- Opening Delimiter -
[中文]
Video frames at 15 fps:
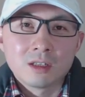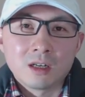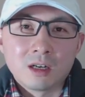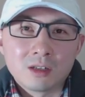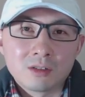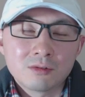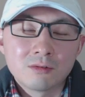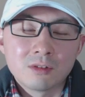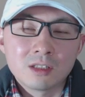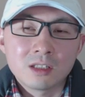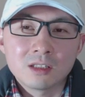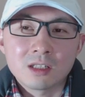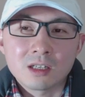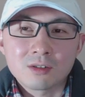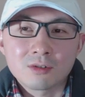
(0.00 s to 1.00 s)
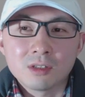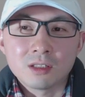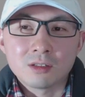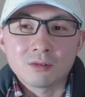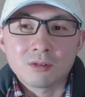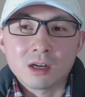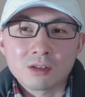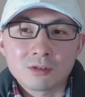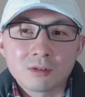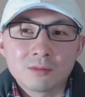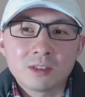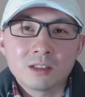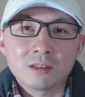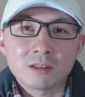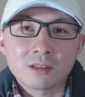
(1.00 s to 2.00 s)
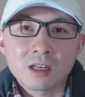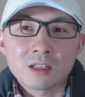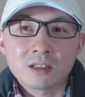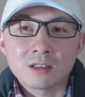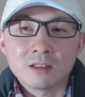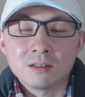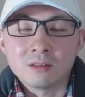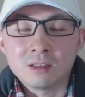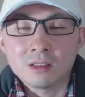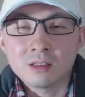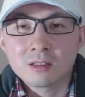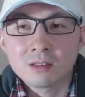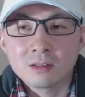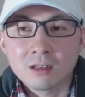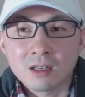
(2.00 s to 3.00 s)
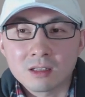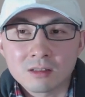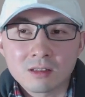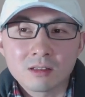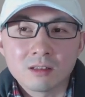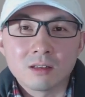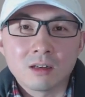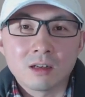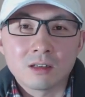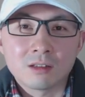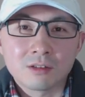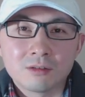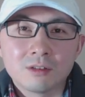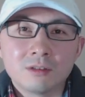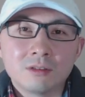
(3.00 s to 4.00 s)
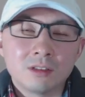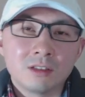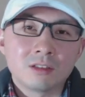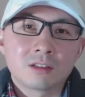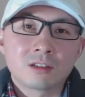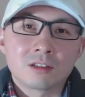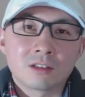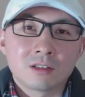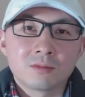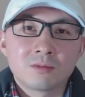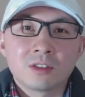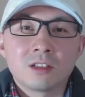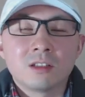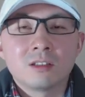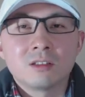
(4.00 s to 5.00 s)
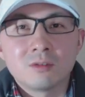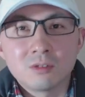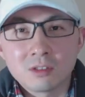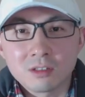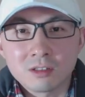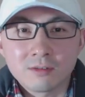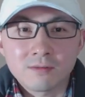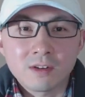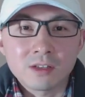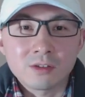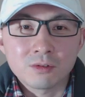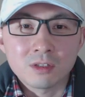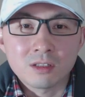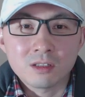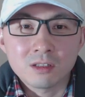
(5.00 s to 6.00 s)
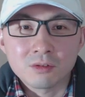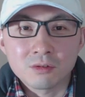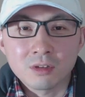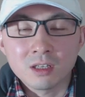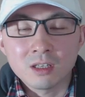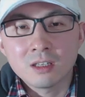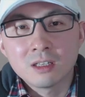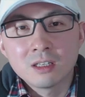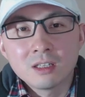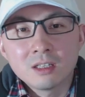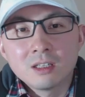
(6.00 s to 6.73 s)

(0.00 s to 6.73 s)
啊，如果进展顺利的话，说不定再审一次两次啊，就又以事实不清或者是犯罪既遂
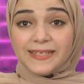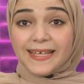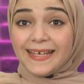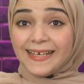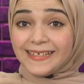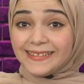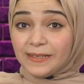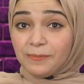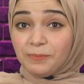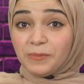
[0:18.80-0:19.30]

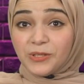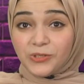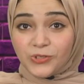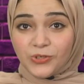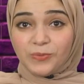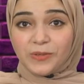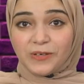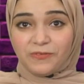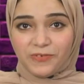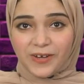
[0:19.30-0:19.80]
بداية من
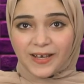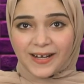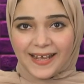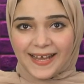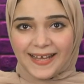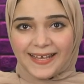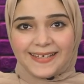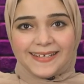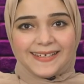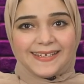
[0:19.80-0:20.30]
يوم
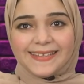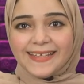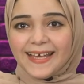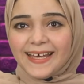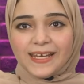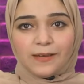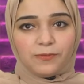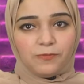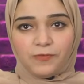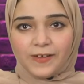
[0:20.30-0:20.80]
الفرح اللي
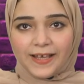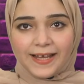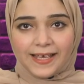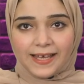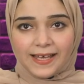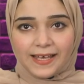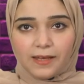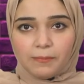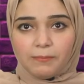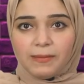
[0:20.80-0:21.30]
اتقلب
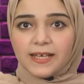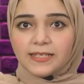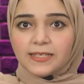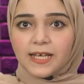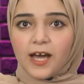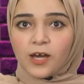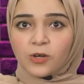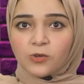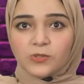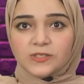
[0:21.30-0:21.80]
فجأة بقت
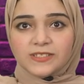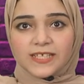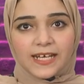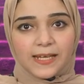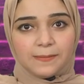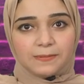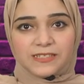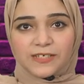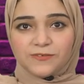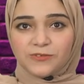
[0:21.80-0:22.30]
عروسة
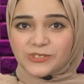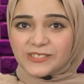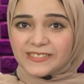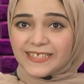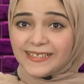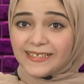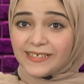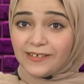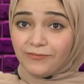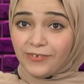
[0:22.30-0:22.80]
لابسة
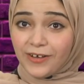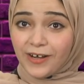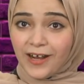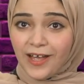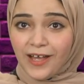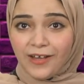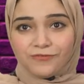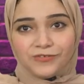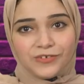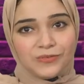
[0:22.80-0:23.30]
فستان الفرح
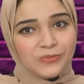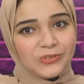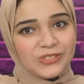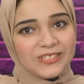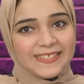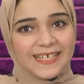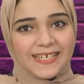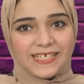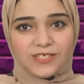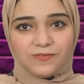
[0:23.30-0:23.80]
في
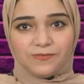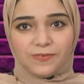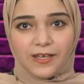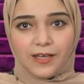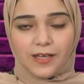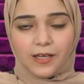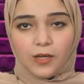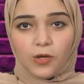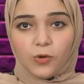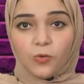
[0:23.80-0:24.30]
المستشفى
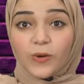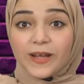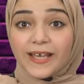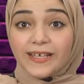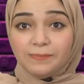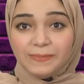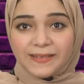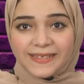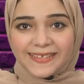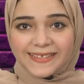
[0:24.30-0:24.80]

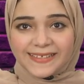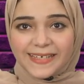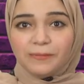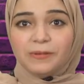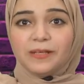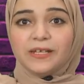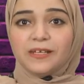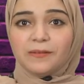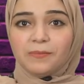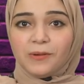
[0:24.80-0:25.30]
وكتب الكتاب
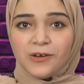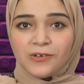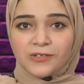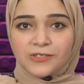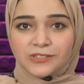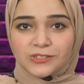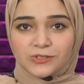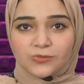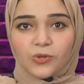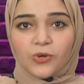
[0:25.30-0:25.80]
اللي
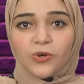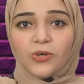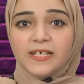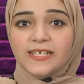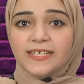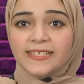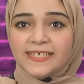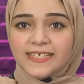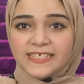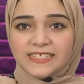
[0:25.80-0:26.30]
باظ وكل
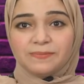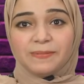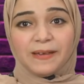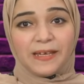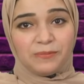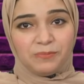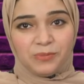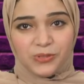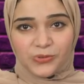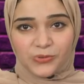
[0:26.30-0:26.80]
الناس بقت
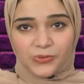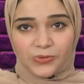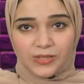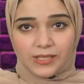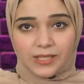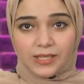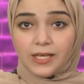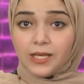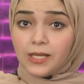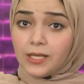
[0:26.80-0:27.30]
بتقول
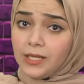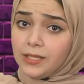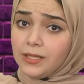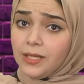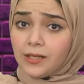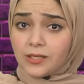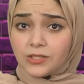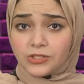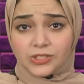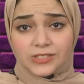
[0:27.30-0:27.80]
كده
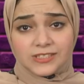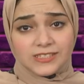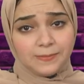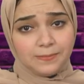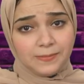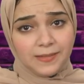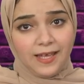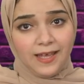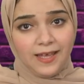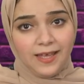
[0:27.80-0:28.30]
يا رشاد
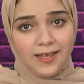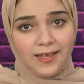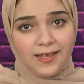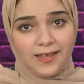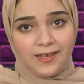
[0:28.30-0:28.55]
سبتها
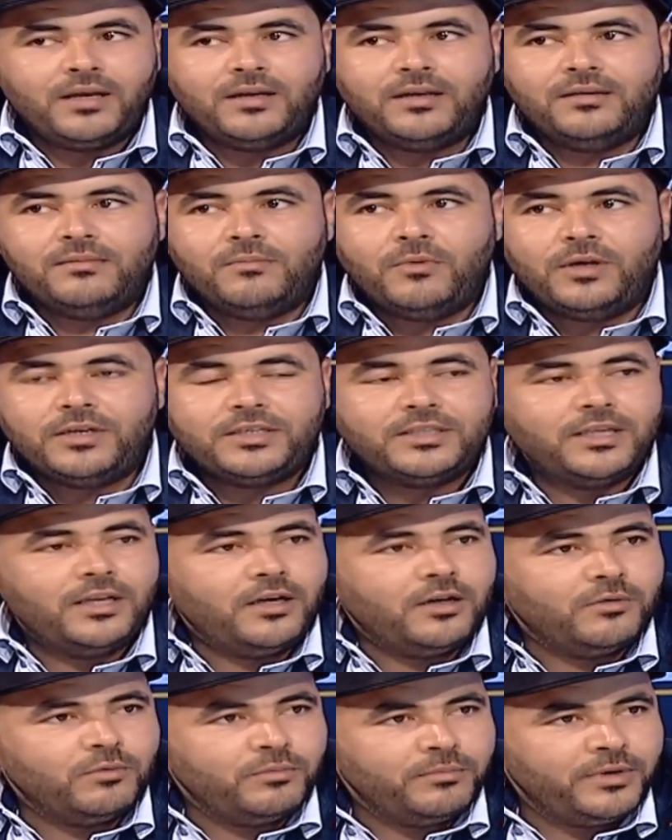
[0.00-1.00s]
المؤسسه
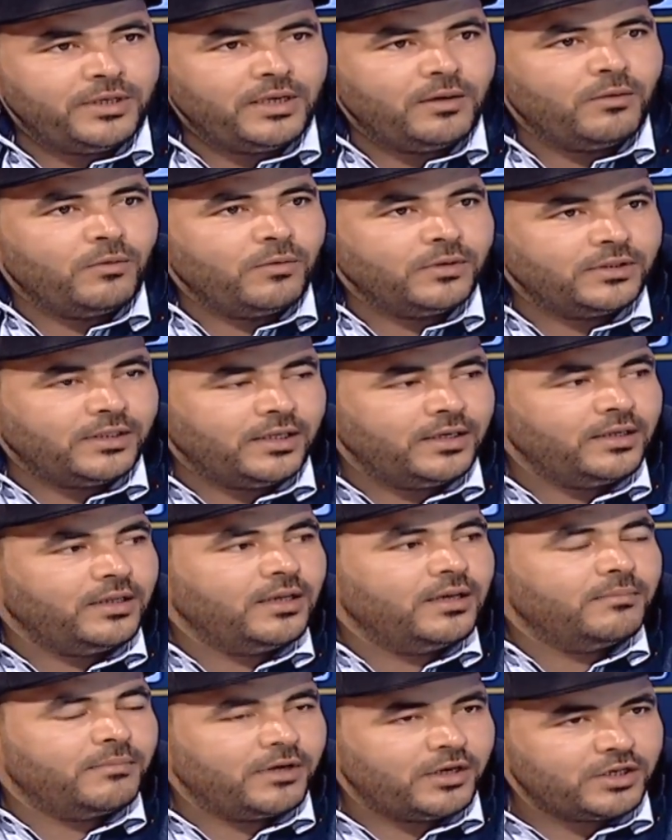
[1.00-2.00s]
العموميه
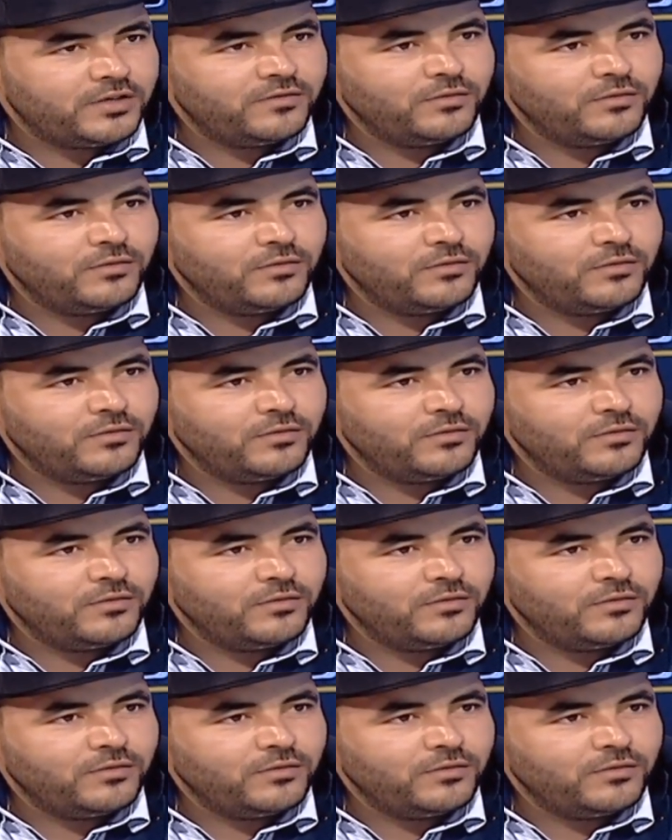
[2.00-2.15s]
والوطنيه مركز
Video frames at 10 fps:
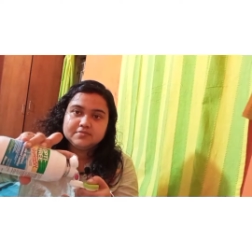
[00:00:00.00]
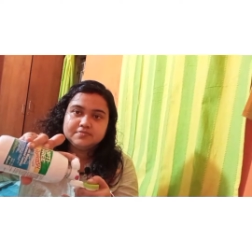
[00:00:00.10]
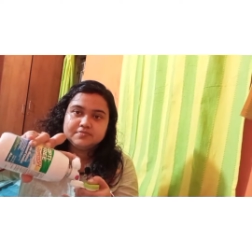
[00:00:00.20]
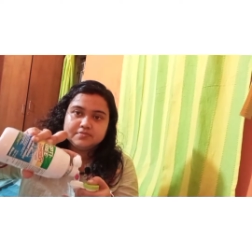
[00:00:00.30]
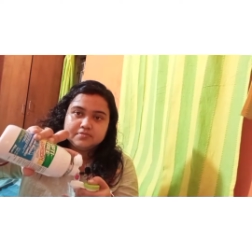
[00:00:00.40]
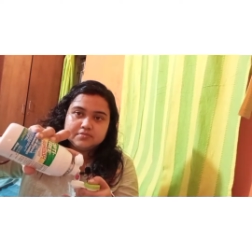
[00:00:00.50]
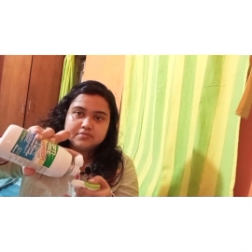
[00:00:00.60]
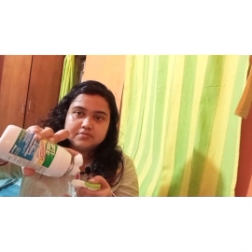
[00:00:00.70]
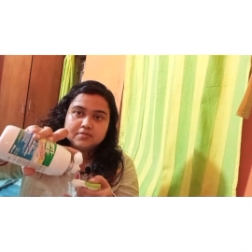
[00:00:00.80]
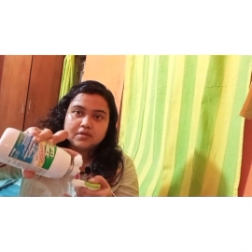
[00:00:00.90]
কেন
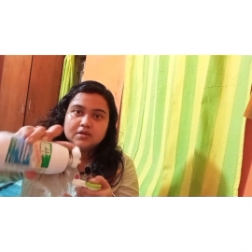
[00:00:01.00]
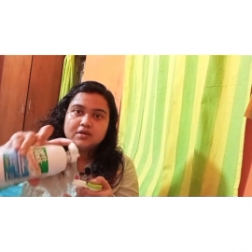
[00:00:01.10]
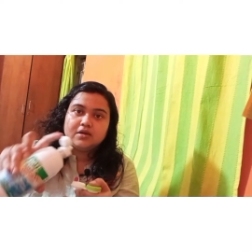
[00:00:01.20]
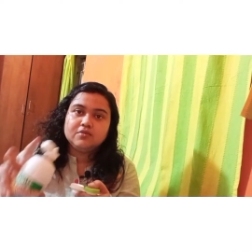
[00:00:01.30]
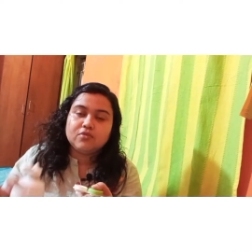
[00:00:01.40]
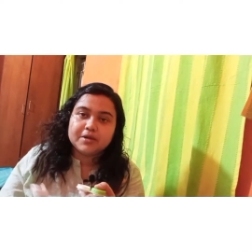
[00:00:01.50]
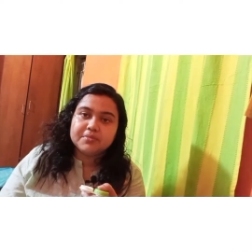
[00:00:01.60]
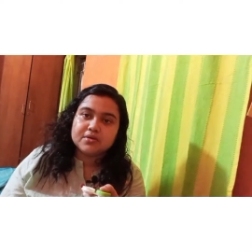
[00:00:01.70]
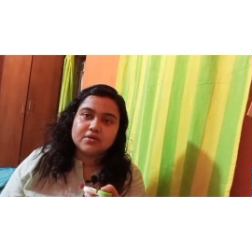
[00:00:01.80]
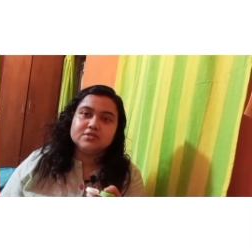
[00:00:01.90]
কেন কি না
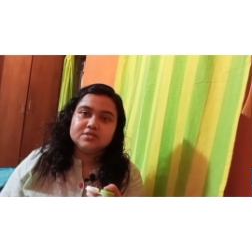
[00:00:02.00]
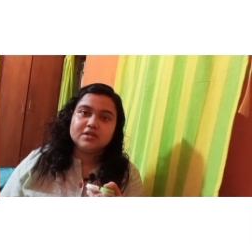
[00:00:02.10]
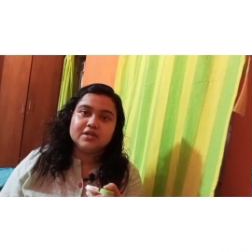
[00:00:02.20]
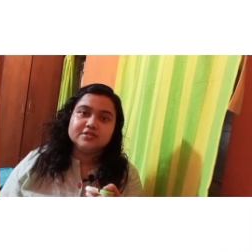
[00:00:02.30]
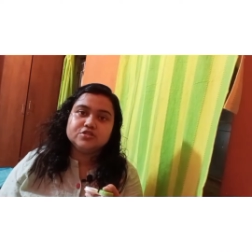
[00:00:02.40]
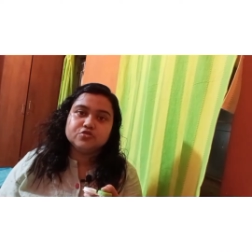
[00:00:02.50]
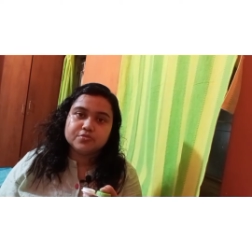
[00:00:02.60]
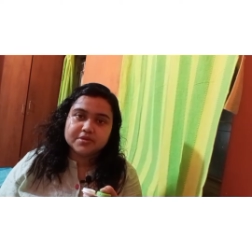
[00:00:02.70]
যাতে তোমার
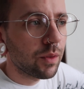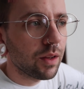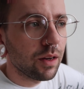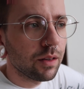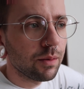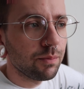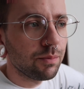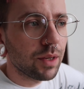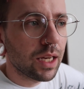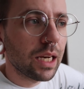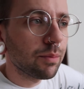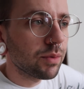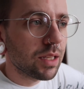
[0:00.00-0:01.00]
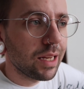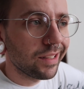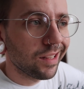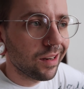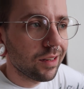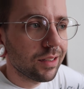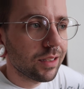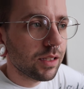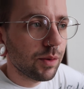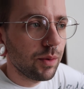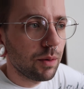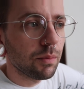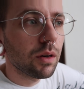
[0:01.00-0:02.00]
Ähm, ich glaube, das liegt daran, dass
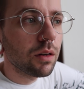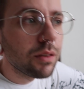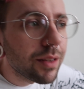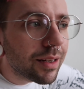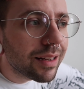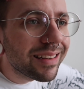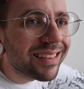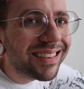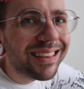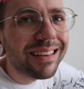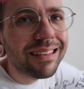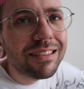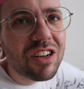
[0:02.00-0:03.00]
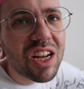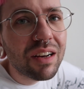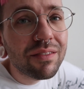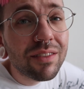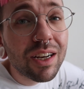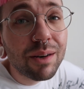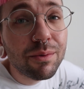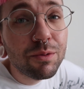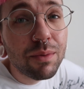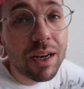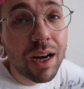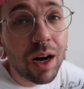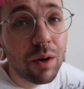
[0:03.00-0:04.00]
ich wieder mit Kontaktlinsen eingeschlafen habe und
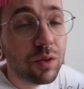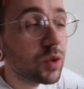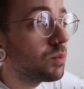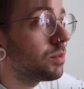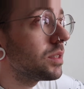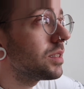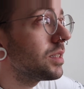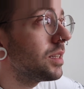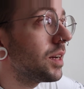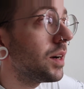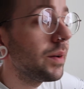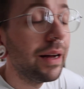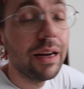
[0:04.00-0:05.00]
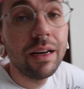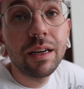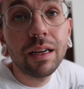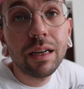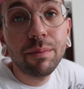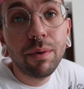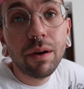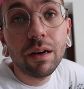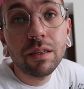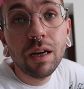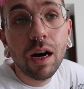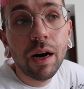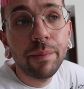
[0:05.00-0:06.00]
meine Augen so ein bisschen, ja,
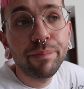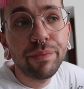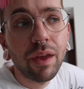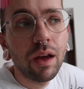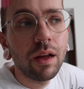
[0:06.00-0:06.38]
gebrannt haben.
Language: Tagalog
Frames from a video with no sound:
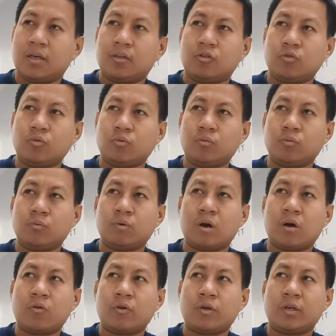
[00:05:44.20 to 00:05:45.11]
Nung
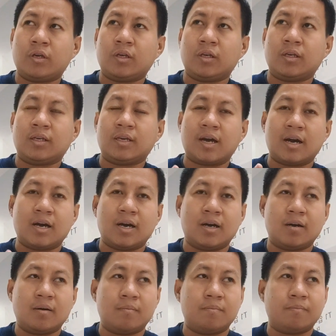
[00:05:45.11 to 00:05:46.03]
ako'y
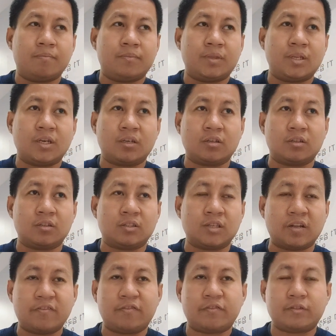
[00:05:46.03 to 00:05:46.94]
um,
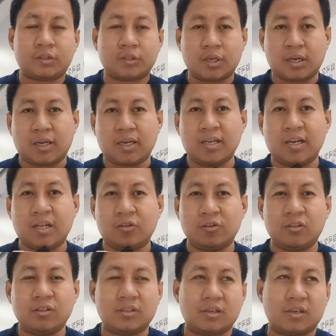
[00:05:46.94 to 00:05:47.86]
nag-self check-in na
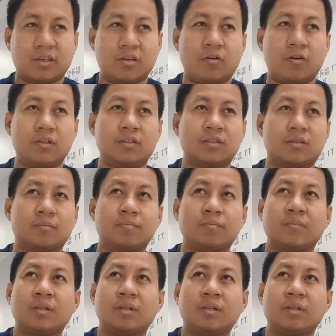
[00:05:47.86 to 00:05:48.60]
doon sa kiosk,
- Closing Delimiter -
◆ WHAT TO PRODUCE
Please give again, word for word, the lines from the one containing "Frames from a" through the last line of the listing above, inclusive, and leave out pictures.

◆ ANSWER
Frames from a video with no sound:
[00:05:44.20 to 00:05:45.11]
Nung
[00:05:45.11 to 00:05:46.03]
ako'y
[00:05:46.03 to 00:05:46.94]
um,
[00:05:46.94 to 00:05:47.86]
nag-self check-in na
[00:05:47.86 to 00:05:48.60]
doon sa kiosk,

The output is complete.